▶ Task requirements: Every line below from the one with "[00:00:07.35]" through the one with "[00:00:08.55]" is to be repeated exactly, with no picture among them.

##### The input

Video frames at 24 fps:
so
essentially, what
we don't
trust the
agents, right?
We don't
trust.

##########
##### The input

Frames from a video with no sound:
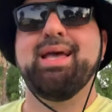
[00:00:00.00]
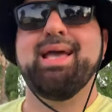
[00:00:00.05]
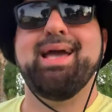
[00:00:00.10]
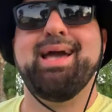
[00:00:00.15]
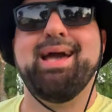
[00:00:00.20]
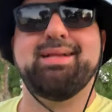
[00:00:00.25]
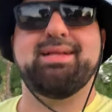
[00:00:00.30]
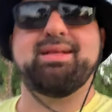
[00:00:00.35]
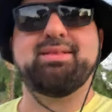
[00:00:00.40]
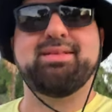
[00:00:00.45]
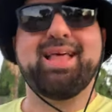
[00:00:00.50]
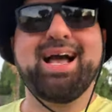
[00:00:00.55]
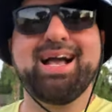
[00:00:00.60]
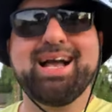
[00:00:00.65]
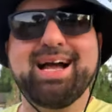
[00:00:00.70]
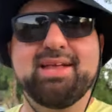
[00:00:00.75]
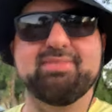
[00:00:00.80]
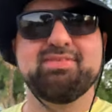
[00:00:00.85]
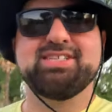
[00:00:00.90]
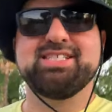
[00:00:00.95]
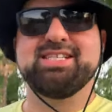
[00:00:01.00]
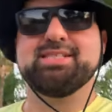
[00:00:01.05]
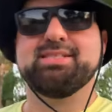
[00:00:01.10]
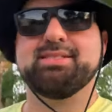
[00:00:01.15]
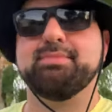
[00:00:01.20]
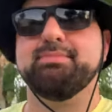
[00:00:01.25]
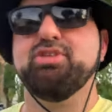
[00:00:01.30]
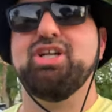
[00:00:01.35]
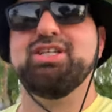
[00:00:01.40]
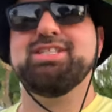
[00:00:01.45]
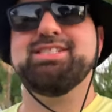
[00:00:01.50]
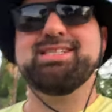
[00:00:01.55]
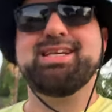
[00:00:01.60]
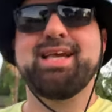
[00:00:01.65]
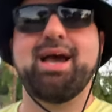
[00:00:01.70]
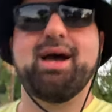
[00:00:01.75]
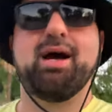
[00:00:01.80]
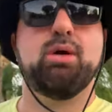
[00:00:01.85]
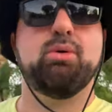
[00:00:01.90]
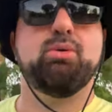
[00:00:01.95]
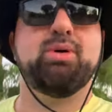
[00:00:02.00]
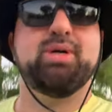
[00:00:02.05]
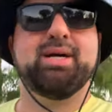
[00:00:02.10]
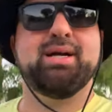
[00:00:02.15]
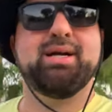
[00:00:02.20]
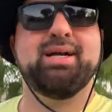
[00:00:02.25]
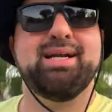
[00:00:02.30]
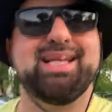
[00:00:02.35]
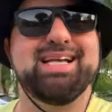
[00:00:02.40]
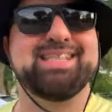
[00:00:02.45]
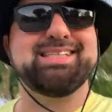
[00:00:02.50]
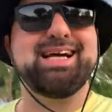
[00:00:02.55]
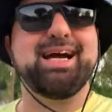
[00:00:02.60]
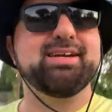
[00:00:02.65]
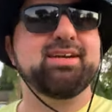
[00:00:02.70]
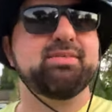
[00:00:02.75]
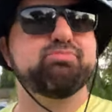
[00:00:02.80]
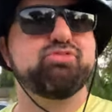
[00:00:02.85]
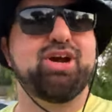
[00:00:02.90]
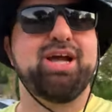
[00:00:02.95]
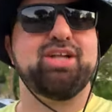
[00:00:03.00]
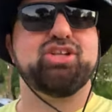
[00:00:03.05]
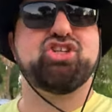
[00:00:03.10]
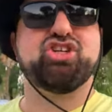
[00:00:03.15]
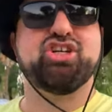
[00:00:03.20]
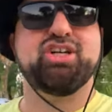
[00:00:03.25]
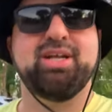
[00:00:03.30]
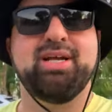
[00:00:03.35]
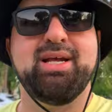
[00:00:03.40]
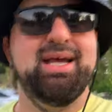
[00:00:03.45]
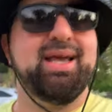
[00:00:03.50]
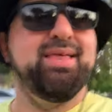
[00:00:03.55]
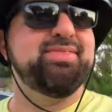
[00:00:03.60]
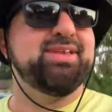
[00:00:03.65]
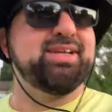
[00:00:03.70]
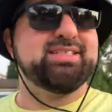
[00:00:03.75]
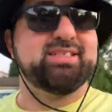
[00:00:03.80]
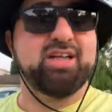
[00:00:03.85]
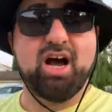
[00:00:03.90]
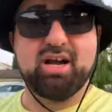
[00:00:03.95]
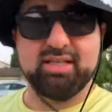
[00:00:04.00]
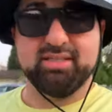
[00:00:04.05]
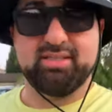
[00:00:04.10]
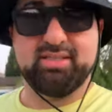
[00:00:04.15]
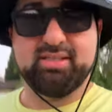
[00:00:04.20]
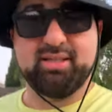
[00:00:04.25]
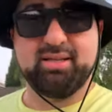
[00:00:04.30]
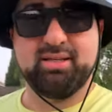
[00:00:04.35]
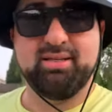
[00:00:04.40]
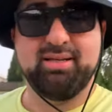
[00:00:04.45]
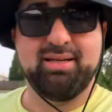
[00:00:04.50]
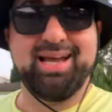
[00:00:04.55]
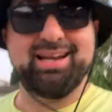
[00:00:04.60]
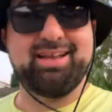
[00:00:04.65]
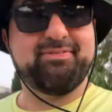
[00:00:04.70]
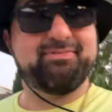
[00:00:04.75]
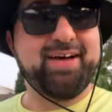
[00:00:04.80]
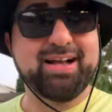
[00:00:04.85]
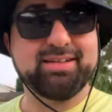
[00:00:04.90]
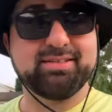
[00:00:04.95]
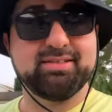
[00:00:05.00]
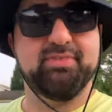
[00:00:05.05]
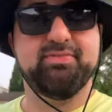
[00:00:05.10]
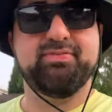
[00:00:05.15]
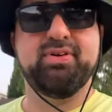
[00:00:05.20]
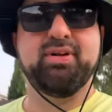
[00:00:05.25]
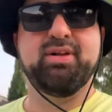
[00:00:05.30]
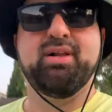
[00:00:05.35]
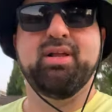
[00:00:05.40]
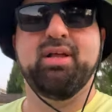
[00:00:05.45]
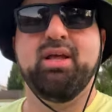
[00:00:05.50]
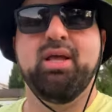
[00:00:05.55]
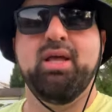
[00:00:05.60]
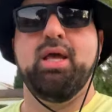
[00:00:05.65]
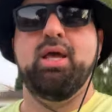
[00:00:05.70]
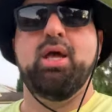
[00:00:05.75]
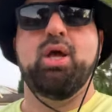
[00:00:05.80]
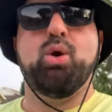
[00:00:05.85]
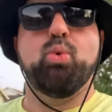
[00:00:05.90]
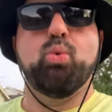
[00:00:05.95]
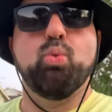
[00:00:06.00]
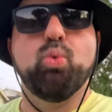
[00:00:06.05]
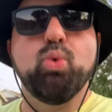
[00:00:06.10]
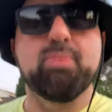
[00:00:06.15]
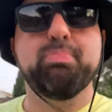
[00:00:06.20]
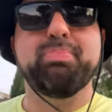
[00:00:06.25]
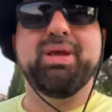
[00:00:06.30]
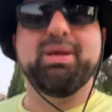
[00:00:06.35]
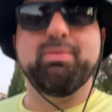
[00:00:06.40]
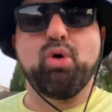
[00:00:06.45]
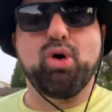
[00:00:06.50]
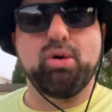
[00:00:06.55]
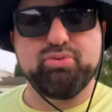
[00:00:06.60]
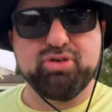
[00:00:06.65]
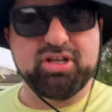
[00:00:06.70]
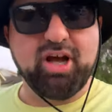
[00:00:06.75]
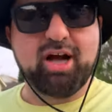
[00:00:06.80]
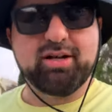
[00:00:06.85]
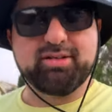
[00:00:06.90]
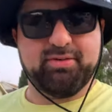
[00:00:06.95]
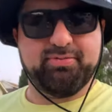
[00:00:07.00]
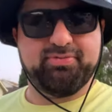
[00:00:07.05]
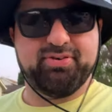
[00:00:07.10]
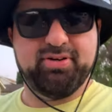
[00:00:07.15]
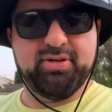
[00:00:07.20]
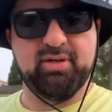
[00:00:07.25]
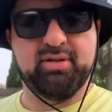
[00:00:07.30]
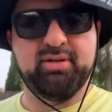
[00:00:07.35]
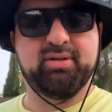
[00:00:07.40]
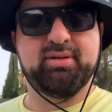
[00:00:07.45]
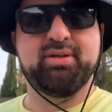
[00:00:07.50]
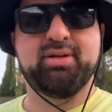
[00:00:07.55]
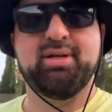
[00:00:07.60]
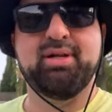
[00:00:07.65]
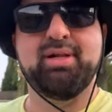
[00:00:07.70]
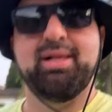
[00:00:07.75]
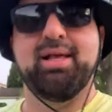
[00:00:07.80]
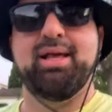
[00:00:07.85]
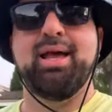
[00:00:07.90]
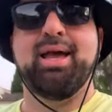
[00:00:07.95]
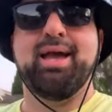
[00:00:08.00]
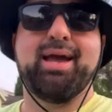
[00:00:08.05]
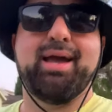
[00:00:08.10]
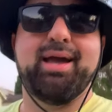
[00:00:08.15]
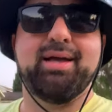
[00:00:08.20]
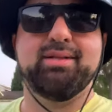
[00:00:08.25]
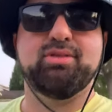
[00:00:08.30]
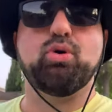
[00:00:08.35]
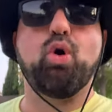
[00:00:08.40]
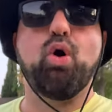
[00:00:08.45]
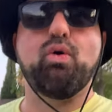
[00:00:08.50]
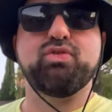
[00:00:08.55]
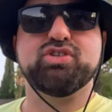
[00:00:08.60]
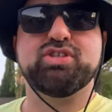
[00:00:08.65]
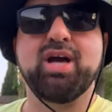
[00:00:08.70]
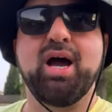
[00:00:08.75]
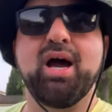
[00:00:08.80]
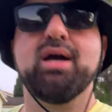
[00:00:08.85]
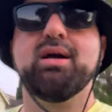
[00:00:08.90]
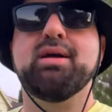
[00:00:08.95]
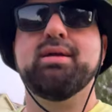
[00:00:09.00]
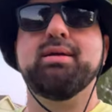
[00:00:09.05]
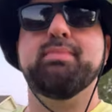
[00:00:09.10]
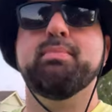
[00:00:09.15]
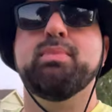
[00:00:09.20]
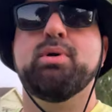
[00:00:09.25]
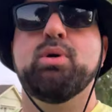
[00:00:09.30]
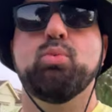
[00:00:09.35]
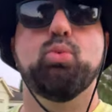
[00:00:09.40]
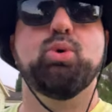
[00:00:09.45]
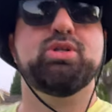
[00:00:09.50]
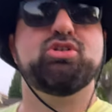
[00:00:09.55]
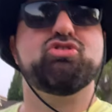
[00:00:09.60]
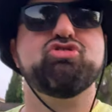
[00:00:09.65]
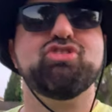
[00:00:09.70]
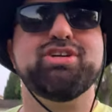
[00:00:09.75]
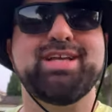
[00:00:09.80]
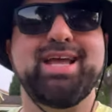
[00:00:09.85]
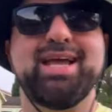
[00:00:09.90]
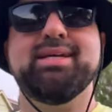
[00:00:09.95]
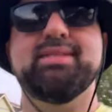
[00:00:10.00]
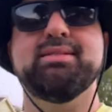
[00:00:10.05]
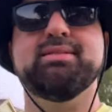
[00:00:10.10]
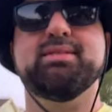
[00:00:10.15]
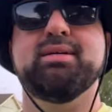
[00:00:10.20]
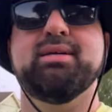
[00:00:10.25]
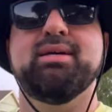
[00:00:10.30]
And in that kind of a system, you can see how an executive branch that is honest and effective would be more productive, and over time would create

##########

▶ Task answer:
[00:00:07.35]
[00:00:07.40]
[00:00:07.45]
[00:00:07.50]
[00:00:07.55]
[00:00:07.60]
[00:00:07.65]
[00:00:07.70]
[00:00:07.75]
[00:00:07.80]
[00:00:07.85]
[00:00:07.90]
[00:00:07.95]
[00:00:08.00]
[00:00:08.05]
[00:00:08.10]
[00:00:08.15]
[00:00:08.20]
[00:00:08.25]
[00:00:08.30]
[00:00:08.35]
[00:00:08.40]
[00:00:08.45]
[00:00:08.50]
[00:00:08.55]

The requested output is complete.